One big problem with cheap baby-cams is that there's no space in the budget for a proper user interface. No LCD image review screen, no multi-button control panel.
According to ancient tradition, the eDVR has two buttons, and a tiny two-character non-backlit black and white LCD screen. It also has a couple of LEDs, which shine out from the hole to the left of the viewfinder; they're orange and green, they're very bright, and they, fortunately, aren't on all the time. There's also a very quiet high pitched beeper - or maybe the eDVR just has unusually noisy circuitry.
The eDVR's interface is pretty straightforward. Turn the camera on with the Mode button, then take pictures with the Snap button. Press the Mode button once, and you cycle through to audio clip mode. Press again, video mode. Again, quality select mode. Again, format mode. That's it. Power-off is automatic if you don't press any buttons for long enough.
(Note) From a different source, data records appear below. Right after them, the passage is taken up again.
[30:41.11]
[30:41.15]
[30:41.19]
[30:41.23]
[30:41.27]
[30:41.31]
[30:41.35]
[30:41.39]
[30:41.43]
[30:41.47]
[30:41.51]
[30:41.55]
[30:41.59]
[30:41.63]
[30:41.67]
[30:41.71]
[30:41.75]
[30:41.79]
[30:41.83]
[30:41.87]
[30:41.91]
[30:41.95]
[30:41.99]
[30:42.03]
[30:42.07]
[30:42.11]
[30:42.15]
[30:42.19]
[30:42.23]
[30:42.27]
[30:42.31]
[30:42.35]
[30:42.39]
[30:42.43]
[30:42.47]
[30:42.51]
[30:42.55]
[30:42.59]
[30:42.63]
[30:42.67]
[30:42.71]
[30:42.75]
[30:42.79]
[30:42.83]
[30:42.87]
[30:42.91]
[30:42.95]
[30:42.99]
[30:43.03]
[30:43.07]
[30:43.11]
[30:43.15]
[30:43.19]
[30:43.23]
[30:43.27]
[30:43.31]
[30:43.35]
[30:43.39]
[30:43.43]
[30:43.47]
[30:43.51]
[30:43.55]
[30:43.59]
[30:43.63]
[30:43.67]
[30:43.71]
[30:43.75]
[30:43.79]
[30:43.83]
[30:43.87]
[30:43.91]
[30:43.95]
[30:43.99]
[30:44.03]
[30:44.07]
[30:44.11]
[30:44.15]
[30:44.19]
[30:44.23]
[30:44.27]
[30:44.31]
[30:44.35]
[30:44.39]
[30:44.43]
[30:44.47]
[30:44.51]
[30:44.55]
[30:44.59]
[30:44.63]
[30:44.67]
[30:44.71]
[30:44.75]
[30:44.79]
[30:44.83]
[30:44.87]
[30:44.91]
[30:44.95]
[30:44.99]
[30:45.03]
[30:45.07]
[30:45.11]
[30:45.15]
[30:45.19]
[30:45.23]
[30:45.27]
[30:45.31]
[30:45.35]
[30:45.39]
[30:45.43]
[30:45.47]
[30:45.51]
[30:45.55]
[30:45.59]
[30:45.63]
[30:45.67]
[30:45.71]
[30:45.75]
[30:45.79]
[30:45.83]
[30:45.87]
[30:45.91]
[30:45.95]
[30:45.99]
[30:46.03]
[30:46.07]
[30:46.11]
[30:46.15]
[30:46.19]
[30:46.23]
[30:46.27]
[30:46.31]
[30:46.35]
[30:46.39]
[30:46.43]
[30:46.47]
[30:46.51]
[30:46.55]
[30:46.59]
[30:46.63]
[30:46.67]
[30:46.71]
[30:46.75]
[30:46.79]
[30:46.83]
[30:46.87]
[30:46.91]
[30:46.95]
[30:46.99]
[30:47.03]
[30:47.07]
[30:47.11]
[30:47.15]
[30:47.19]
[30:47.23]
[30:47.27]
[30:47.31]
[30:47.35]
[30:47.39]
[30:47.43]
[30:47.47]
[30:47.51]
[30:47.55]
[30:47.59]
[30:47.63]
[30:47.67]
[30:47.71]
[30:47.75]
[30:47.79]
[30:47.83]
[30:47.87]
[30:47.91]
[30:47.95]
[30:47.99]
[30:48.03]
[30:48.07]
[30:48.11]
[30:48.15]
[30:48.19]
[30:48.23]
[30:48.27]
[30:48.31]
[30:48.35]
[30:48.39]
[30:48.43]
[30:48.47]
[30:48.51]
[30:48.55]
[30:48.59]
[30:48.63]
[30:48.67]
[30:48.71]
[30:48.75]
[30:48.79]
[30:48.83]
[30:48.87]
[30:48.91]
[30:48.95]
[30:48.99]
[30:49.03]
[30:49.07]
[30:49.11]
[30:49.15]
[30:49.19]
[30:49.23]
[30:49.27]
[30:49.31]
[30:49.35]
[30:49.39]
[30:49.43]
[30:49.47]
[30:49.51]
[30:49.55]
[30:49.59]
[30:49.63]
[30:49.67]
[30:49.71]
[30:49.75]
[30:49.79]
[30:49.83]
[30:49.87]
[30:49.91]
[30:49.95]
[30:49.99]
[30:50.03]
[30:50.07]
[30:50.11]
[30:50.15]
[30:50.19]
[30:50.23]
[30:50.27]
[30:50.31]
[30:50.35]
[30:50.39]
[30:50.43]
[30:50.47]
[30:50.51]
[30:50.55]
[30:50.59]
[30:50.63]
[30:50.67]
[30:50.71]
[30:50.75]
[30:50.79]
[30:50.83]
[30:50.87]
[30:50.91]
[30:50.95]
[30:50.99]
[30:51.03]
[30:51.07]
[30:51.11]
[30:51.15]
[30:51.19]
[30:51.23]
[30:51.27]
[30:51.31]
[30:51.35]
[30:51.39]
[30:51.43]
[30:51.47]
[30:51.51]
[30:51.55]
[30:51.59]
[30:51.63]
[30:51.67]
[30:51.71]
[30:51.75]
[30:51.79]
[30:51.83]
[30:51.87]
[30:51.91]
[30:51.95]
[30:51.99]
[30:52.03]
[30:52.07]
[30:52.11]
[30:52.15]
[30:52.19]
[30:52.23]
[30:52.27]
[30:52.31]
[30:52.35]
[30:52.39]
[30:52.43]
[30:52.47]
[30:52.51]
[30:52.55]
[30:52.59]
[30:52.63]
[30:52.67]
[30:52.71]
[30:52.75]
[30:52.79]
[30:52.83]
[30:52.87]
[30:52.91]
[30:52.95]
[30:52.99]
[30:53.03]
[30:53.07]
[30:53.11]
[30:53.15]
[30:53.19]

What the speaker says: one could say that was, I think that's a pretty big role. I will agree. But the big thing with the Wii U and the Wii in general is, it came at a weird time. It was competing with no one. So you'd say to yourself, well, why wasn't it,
Good things about the interface:
The buttons aren't in a dumb place. Many "pen cam" gadgets have top-mounted shutter buttons, which make it easy to put one of your big fat knuckles in front of the tiny lens.
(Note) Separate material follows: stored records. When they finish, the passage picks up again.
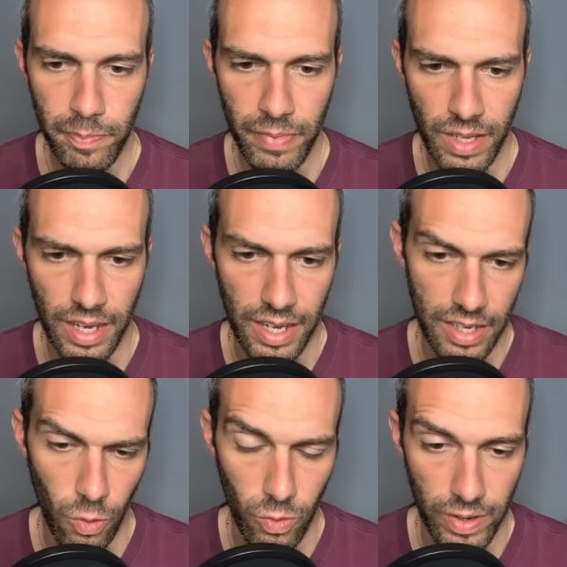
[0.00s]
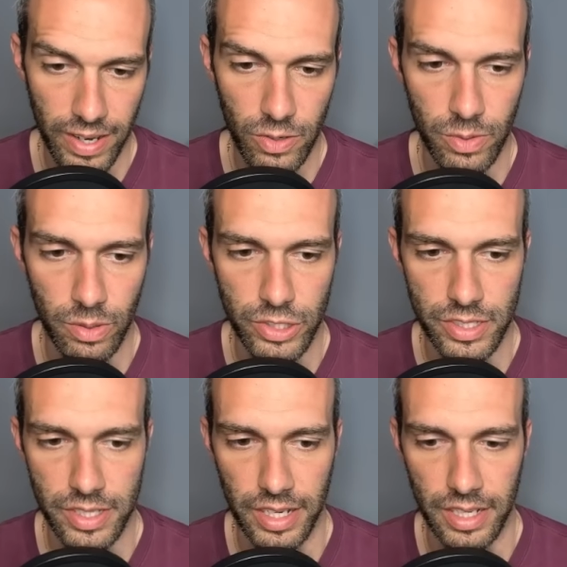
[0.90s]
Orangaroo, which is
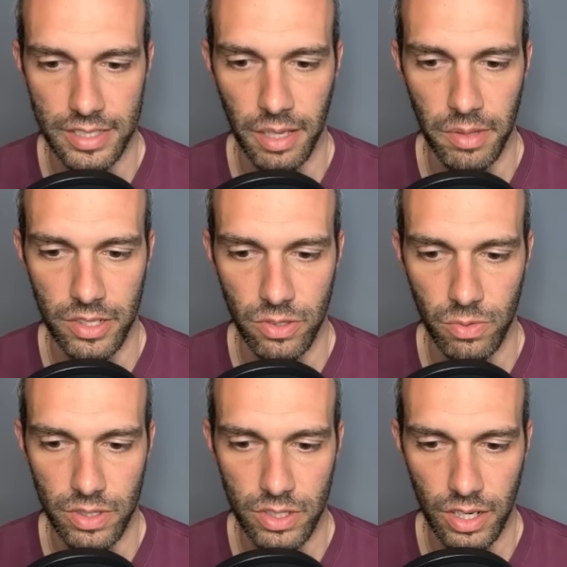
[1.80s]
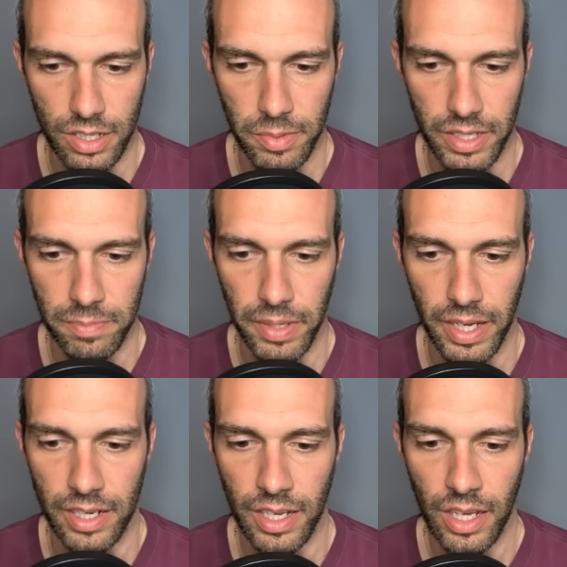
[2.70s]
psychic, same thing. So Dark being banned.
Also, there's only one quality setting; it's Hi or it's Lo, and that affects stills, audio and video all at once. This is an intelligent way of doing it.
Bad things about the interface:
The camera takes a leisurely 15 seconds to power up, from the time you press the Mode button.
That wouldn't be so bad, except the auto power off delay is only 30 seconds. You have to keep tapping the Mode button all the time, or taking pictures of nothing, if you don't want to have to wait another 15 seconds for the thing to wake up again.
You can't just go click-click on the Mode button to switch from still photo mode to video mode (for instance). When you press the Mode button once, the display shows the quality setting ("Hi", for instance), then "Ac" for audio mode. Then, and only then, can you press Mode again to go to video mode - and, once again, you have to wait for it to show you the quality display before it'll show you "du" (for some reason...) to indicate video mode. You can't, therefore, get from still to video mode in much less than three seconds.
This, also, wouldn't be terribly annoying, if not for the fact that the eDVR automatically switches back to still photo mode from every other mode, if you don't touch any buttons. It will wait only seven seconds before doing this. So it's impossible to just put it in audio or video mode and wait for the thing you want to record; after seven seconds it'll be back in still mode, and 30 seconds after that it'll turn itself off.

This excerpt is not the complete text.